Assignment — Would you reproduce each of the records below precisely, with the pictures left out?

◇ ◇ ◇ ◇ ◇

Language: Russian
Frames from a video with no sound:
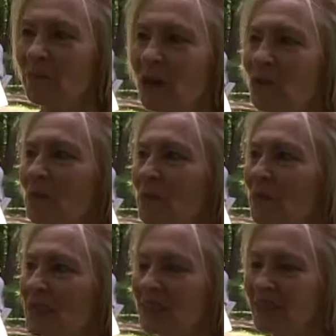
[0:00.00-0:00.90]
Мое
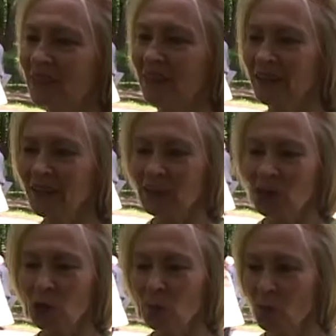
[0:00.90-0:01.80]
любимое стихотворение
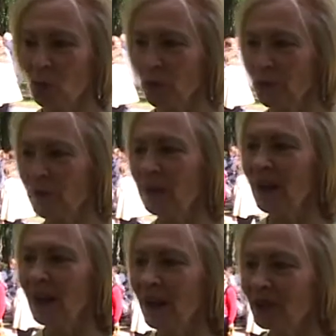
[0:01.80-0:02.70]
«К морю».
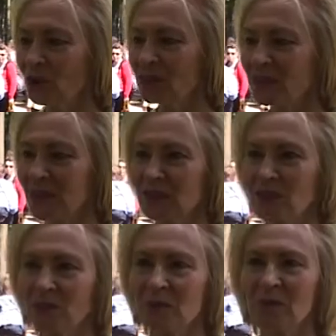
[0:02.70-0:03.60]
Оно осталось
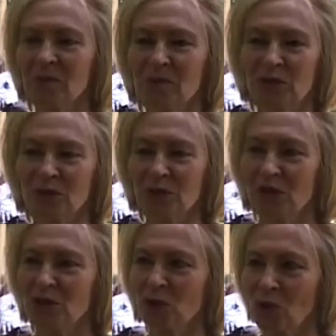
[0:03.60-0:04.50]
любимым еще
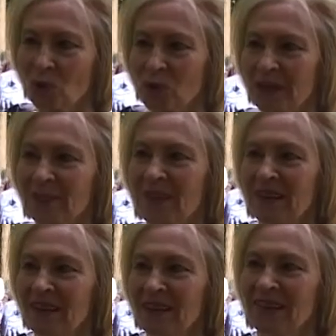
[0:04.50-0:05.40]
со школы.
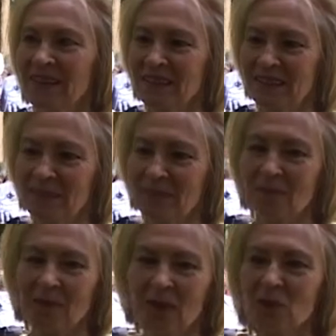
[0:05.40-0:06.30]
Э,
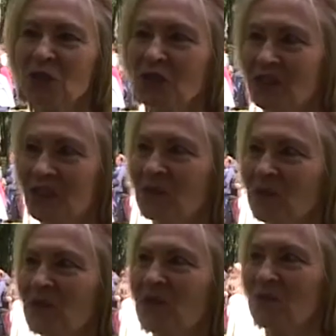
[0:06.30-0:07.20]
мы учили его
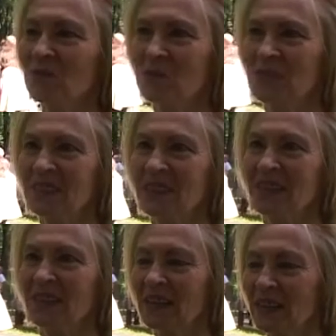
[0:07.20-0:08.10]
наизусть
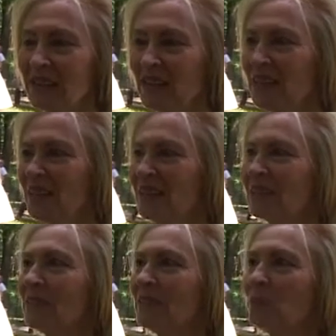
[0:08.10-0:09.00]
тогда, и
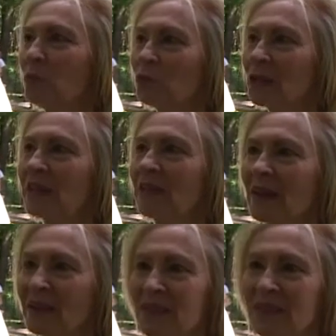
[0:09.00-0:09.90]
Пушкин
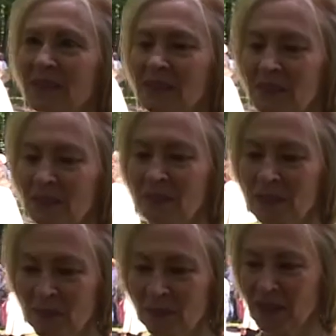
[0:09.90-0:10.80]
открылся
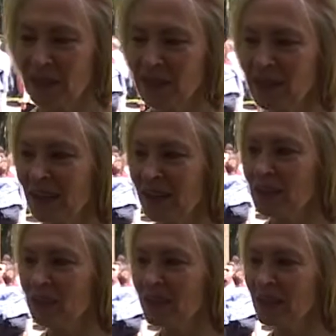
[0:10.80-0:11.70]
для меня
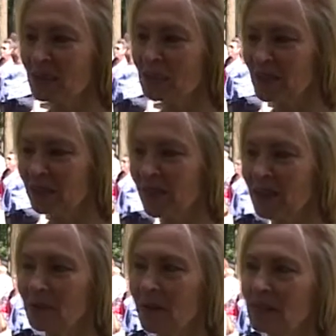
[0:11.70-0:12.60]
именно этим
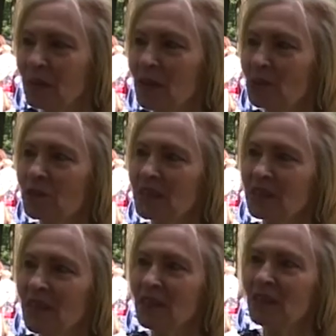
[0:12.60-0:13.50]
стихотворением. Хотя я уже
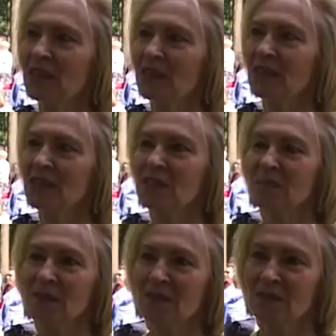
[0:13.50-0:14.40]
знала и
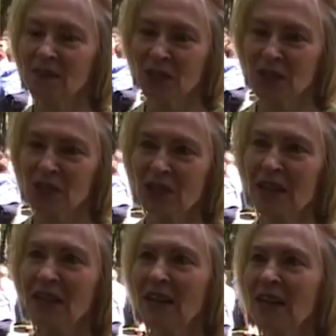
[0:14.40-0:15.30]
«Зимний вечер»,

◇ ◇ ◇ ◇ ◇

Answer box —
Language: Russian
Frames from a video with no sound:
[0:00.00-0:00.90]
Мое
[0:00.90-0:01.80]
любимое стихотворение
[0:01.80-0:02.70]
«К морю».
[0:02.70-0:03.60]
Оно осталось
[0:03.60-0:04.50]
любимым еще
[0:04.50-0:05.40]
со школы.
[0:05.40-0:06.30]
Э,
[0:06.30-0:07.20]
мы учили его
[0:07.20-0:08.10]
наизусть
[0:08.10-0:09.00]
тогда, и
[0:09.00-0:09.90]
Пушкин
[0:09.90-0:10.80]
открылся
[0:10.80-0:11.70]
для меня
[0:11.70-0:12.60]
именно этим
[0:12.60-0:13.50]
стихотворением. Хотя я уже
[0:13.50-0:14.40]
знала и
[0:14.40-0:15.30]
«Зимний вечер»,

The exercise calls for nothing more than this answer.